The first 2 sections are from Get Docker Engine - Community for Ubuntu, Post-installation steps for Linux, NVIDIA Container Toolkit and validation steps at TensorFlow Docker, so there’s not really anything new in those sections. However, the subsequent 5 sections contain notes about using Tensorflow with GPU support in a Docker container interactively, building a Docker image, running an IDE within the container, running Jupyter Notebooks from the container, and moving the data directory, which might be of more interest.
sudo apt-get update sudo apt-get install apt-transport-https ca-certificates curl gnupg-agent software-properties-common curl -fsSL https://download.docker.com/linux/ubuntu/gpg | sudo apt-key add - sudo apt-key fingerprint 0EBFCD88 sudo add-apt-repository "deb [arch=amd64] https://download.docker.com/linux/ubuntu $(lsb_release -cs) stable" sudo apt-get update sudo apt-get install docker-ce docker-ce-cli containerd.io
sudo docker run hello-world
Add your userid to the docker group so you don’t have to run commands with sudo:
sudo usermod -aG docker $USER newgrp docker
docker run hello-world
Install NVIDIA Container Toolkit and Tensorflow
distribution=$(. /etc/os-release;echo $ID$VERSION_ID) curl -s -L https://nvidia.github.io/nvidia-docker/gpgkey | sudo apt-key add - curl -s -L https://nvidia.github.io/nvidia-docker/$distribution/nvidia-docker.list | sudo tee /etc/apt/sources.list.d/nvidia-docker.list sudo apt-get update && sudo apt-get install -y nvidia-container-toolkit sudo systemctl restart docker
docker run --gpus all nvidia/cuda:9.0-base nvidia-smi docker run --gpus all --rm nvidia/cuda nvidia-smi docker run --gpus all -it --rm tensorflow/tensorflow:latest-gpu python -c "import tensorflow as tf; print(tf.reduce_sum(tf.random.normal([1000, 1000])))"
Note: Documentation says to run:
docker run --gpus all -it --rm tensorflow/tensorflow:latest-gpu python -c "import tensorflow as tf; tf.enable_eager_execution(); print(tf.reduce_sum(tf.random_normal([1000, 1000])))"
But as per AttributeError: module ‘tensorflow’ has no attribute ‘enable_eager_execution’ with the TensorFlow 2 this gives an error, so use the command above.
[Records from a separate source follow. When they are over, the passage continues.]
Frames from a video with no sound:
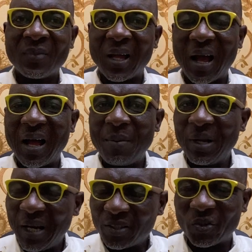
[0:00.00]
I am a
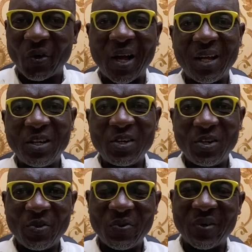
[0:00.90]
lecturer in the
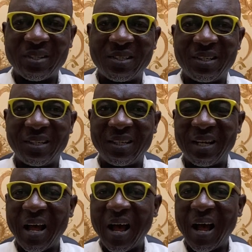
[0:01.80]
university.
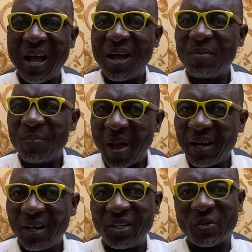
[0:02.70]
I am a
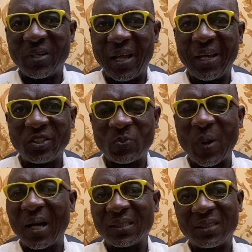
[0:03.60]
migration
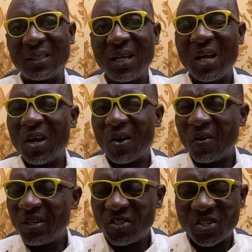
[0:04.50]
expert. On
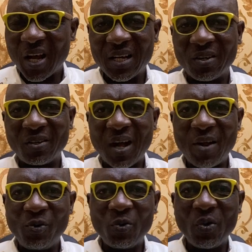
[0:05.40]
this channel, I
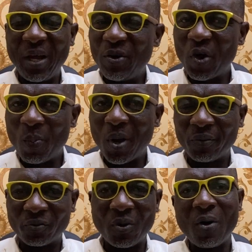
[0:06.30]
do a number of
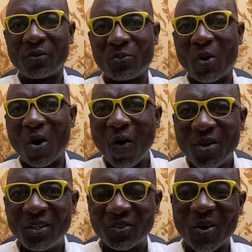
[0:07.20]
stuff, but all
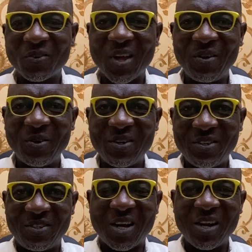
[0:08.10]
the stuff I do on this
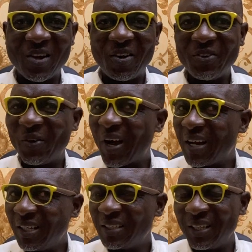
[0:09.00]
channel, you can
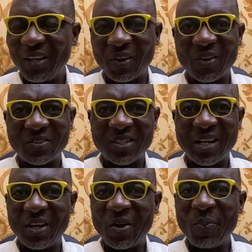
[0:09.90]
easily cluster
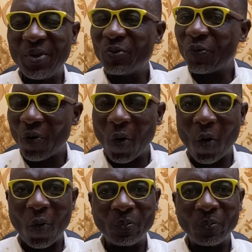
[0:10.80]
them into four:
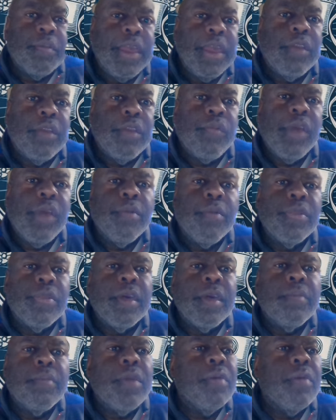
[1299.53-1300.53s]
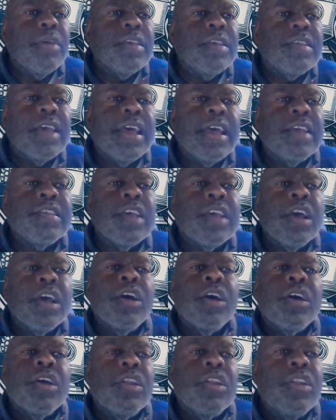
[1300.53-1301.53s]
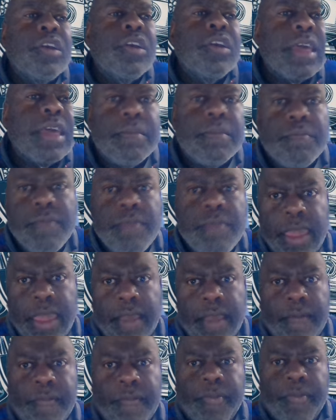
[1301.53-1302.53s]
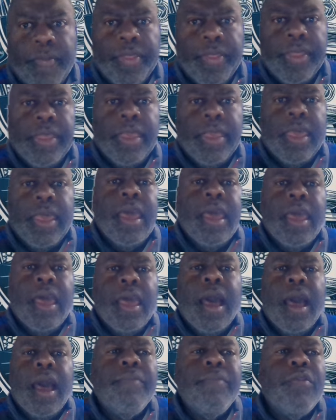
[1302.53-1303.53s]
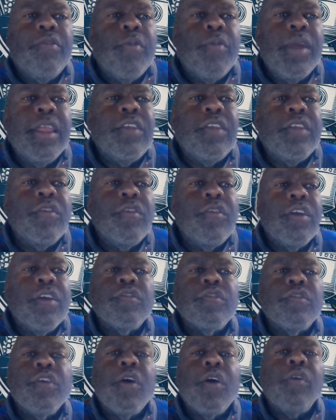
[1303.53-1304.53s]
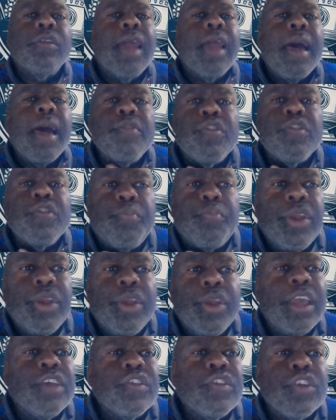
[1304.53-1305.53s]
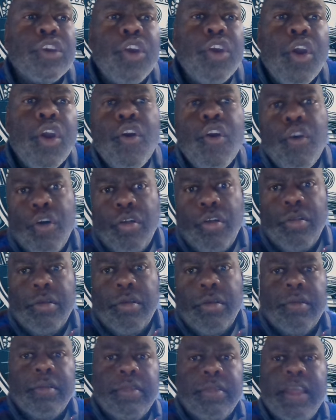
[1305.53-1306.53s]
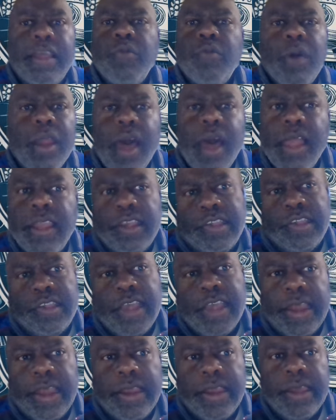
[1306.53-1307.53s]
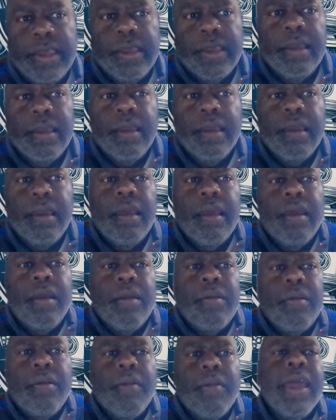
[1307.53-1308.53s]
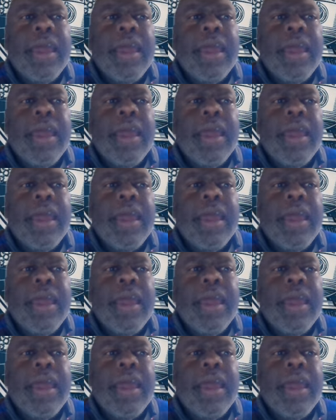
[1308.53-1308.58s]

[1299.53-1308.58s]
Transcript: the ring with him. No, he says, look at me. I'm 22 years old, and I'm as pretty as a girl. That's what Ali said. Right?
To confirm which version of TensorFlow is installed:
python -c 'import tensorflow as tf; print(tf.__version__)'
Using Tensorflow and Docker
For dev and testing purposes, you can simply start a container with a bind mount to a working directory where it can read the git managed python and source files and save the trained model to somewhere which will persist once the container is stopped.
Dev sessions are started via:
docker run --gpus all -it -u 1000:1000 -p 8888:8888 --mount type=bind,src=/home/<username>/projects,dst=/home/projects --env HOME=/home/projects -w /home/projects tensorflow/tensorflow:latest-gpu-py3 bash
- 1000 and 1000 are the user the group IDs I want to run as (so files written by the container have the correct permissions outside the container)
- /home/<username>/projects is the real file system and /home/projects the virtual one (so I have access to the local git repo, noting that in this container git isn’t installed so git pull/push etc. have to be performed outside the container)
- the $HOME environment variable is set to /home/projects rather than the default / (this is for the Visual Studio Code Remote - Containers extension)
- the working directory is set to /home/projects
- the Tensorflow image with GPU support and Python 3 (tensorflow/tensorflow:latest-gpu-py3) is used
- a bash shell is started
Building an image
If you want to install additional packages, it’ll be easier to build an image. In my case I want to install Jupyter Notebook, so I’ll create a basic Dockerfile like:
FROM tensorflow/tensorflow:latest-gpu-py3 WORKDIR /home/projects RUN pip install notebook
docker build --tag tfdev .
And start subsequent sessions with a simplified version of the original command, i.e.:
docker run --gpus all -it -u 1000:1000 -p 8888:8888 --mount type=bind,src=/home/<username>/projects,dst=/home/projects --env HOME=/home/projects tfdev bash
Of course this is still running it interactively, as a user that can directly read and write the source. If you want to build a completely self-contained image which you can move from dev through to production, you’ll need additional steps such as copying in the source code.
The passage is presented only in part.